Access violation in Python garbage collector (visit_decref) - how to debug?
Geoff Bache <geoff.bache at gmail.com> writes:
> Yes, this is hard, that's why I'm here :)
> I've enabled the equivalent tools to valgrind in Visual Studio, and tried
> setting PYTHONMALLOC=debug, but neither of those seem to be showing
> anything either. I don't really know what else to try in this direction.
It likely is too hard to be solved remotely (in this list).
When I had analysed a similar problem (a long time ago),
I had the chance that the problem was quite easily reproducible --
is this the case for you?
This allowed me to run the program under debugger ("gdb") control
with the debugger getting control as soon as the access violation
occured. The "gdb" allows debugging both at C as well as at
machine code level. Using machine code level debugging allowed
me to determine the address where the wrong pointer came from.
Setting a (hardware) watchpoint for this address stopped the
program when the wrong pointer was written to this address.
This gave me two important pieces of information: which code
writes the wrong pointer and what was in the memory region before the memory
corruption (which type of Python object was involved).
In my case, reproducibility, machine level debugging, hardware write
watchpoints and a detailed knowledge of Python's runtime data structures have
been necessary to resolve the problem.
> On Sat, Oct 5, 2019 at 7:22 AM dieter <dieter at handshake.de> wrote:
>> Geoff Bache <geoff.bache at gmail.com> writes:
>> > ...
>> > We are running Python embedded in our C++ product and are now
>> > crashes (access violation reading 0xffffffffff on Windows) in the Python
>> > garbage collector.
>> Errors like this are very difficult to analyse. The main reason:
>> the memory corruption is likely far away from the point when
>> it is finally detected (by an access violation in your case).
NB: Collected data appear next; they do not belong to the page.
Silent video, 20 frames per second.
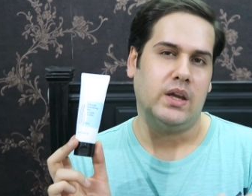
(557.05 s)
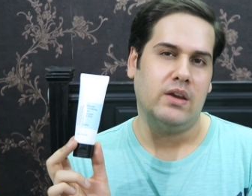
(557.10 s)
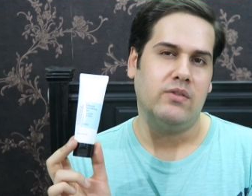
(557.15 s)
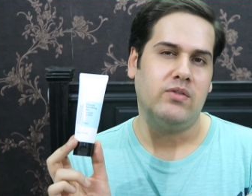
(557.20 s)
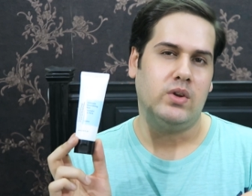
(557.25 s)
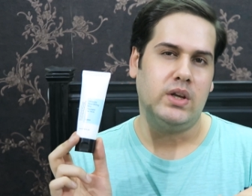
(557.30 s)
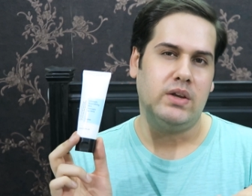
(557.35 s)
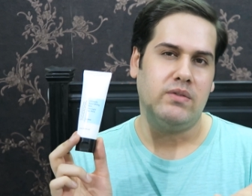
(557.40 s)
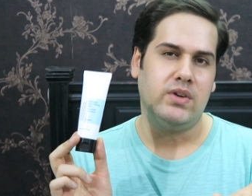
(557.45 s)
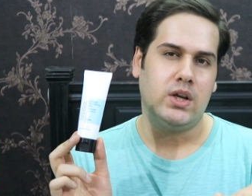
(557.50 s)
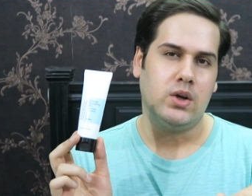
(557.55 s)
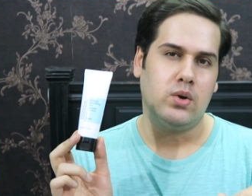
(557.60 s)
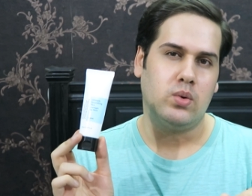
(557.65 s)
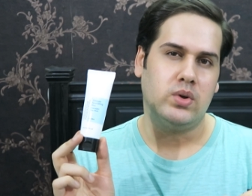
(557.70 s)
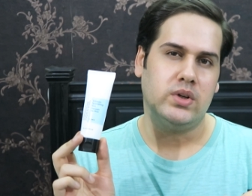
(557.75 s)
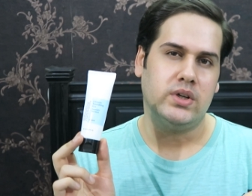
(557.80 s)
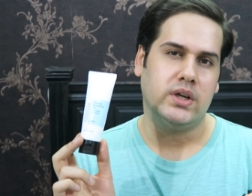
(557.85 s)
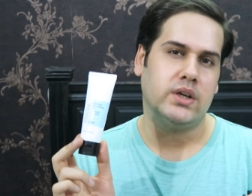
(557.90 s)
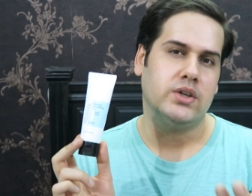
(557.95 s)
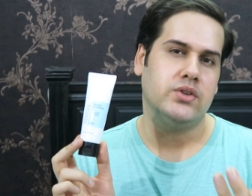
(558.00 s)
If you live in a
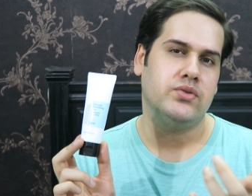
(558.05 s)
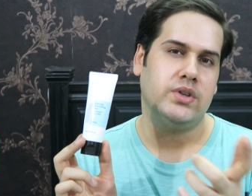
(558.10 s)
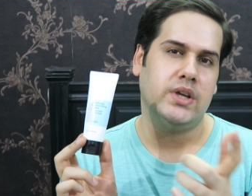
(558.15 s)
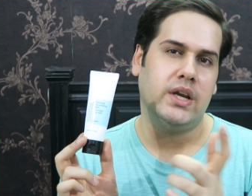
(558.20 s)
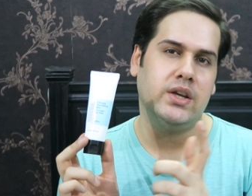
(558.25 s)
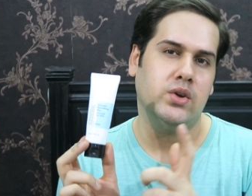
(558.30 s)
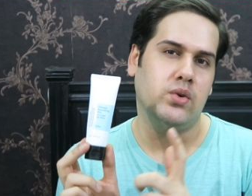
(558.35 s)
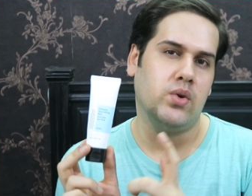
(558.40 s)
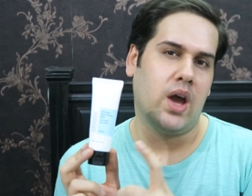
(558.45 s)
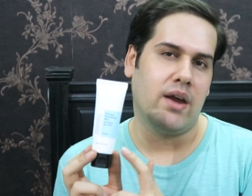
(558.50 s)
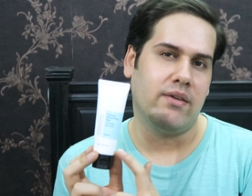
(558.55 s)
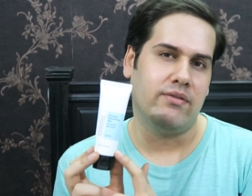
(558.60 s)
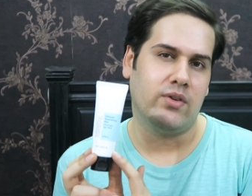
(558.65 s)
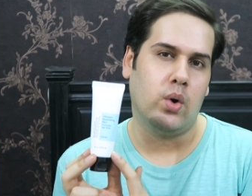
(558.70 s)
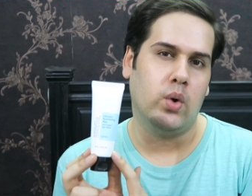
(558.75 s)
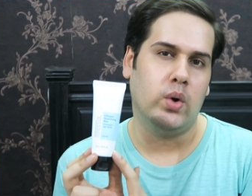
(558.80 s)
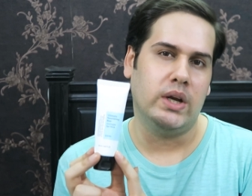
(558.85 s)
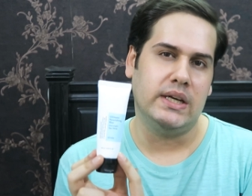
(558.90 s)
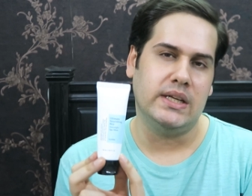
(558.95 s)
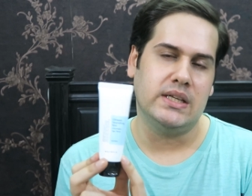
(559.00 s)
colder country and you have
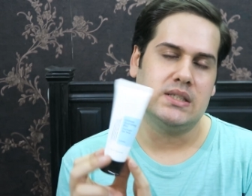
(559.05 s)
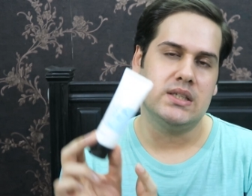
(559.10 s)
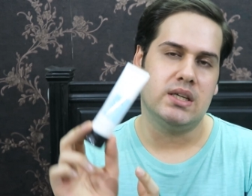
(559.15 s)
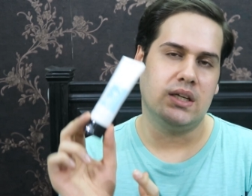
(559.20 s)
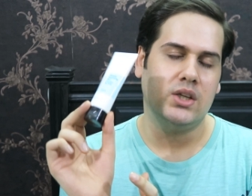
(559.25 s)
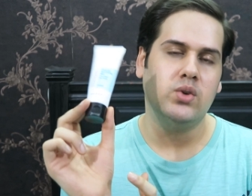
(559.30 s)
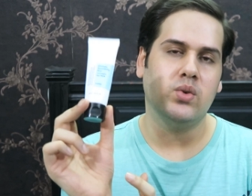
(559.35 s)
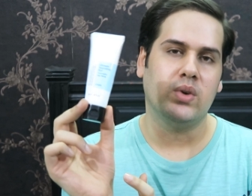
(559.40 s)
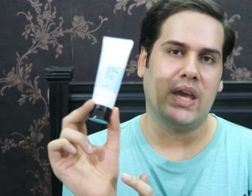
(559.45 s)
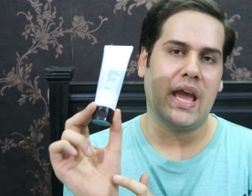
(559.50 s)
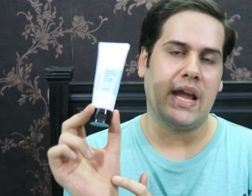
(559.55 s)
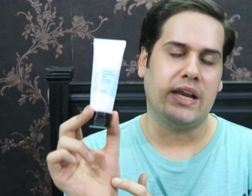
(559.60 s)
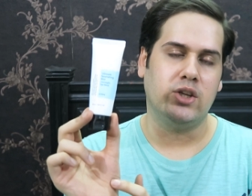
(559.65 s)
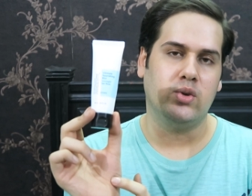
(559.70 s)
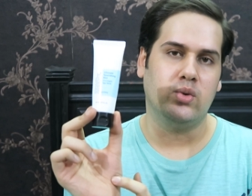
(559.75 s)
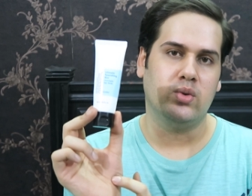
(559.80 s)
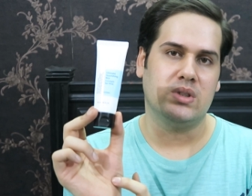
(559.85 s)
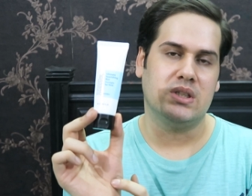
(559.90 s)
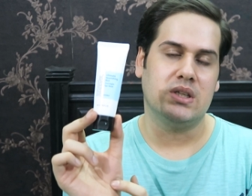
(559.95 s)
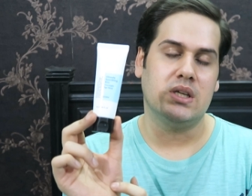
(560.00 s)
oily skin, you can
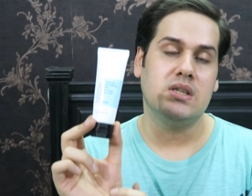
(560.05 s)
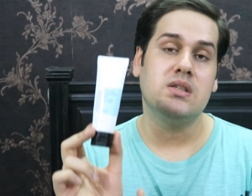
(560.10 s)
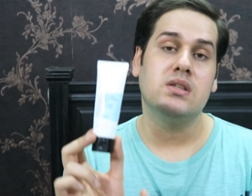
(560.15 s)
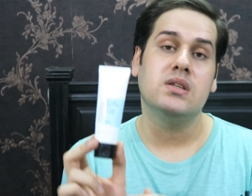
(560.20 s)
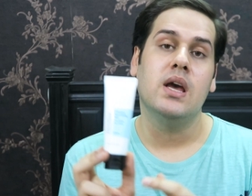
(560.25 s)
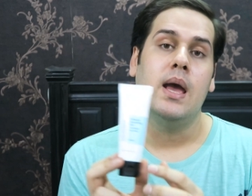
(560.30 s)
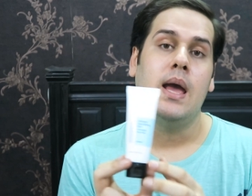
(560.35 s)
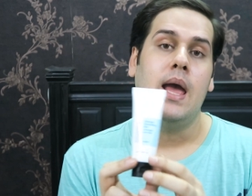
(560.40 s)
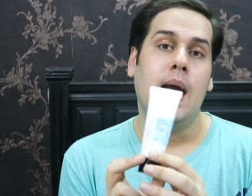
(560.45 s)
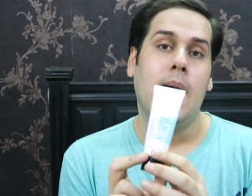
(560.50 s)
use this.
>> Python can be built in a special way to add marks to
>> its allocated memory blocks and verify their validity.
>> This increases the chance to detect a memory corruption earlier
>> and thereby facilitates the detection of the root cause.
>> There are tools for the analysis of memory management problems
>> (e.g. "valgrind", though this may be for Linux). In my
>> experience, even with those tools, the analysis is very difficult.
>> I have several times successfully analysed memory corruption
>> problems. In those cases, I have been lucky that the corruption
>> was reproducible and affected typically the same address.
>> Thus, I could put a (hardware) memory breakpoint at this address
>> stopping the program as soon as this address was written and
>> then analyse the state in the debugger. This way, I could detect
>> precisely which code caused the corruption. However,
>> this was quite a long time ago; nowadays, modern operating systems
>> employ address randomization thus reducing significantly that
>> the corruption affects the same address (which may mean that
>> you need to deactivate address randomization to get a better chance
>> for this kind of analysis.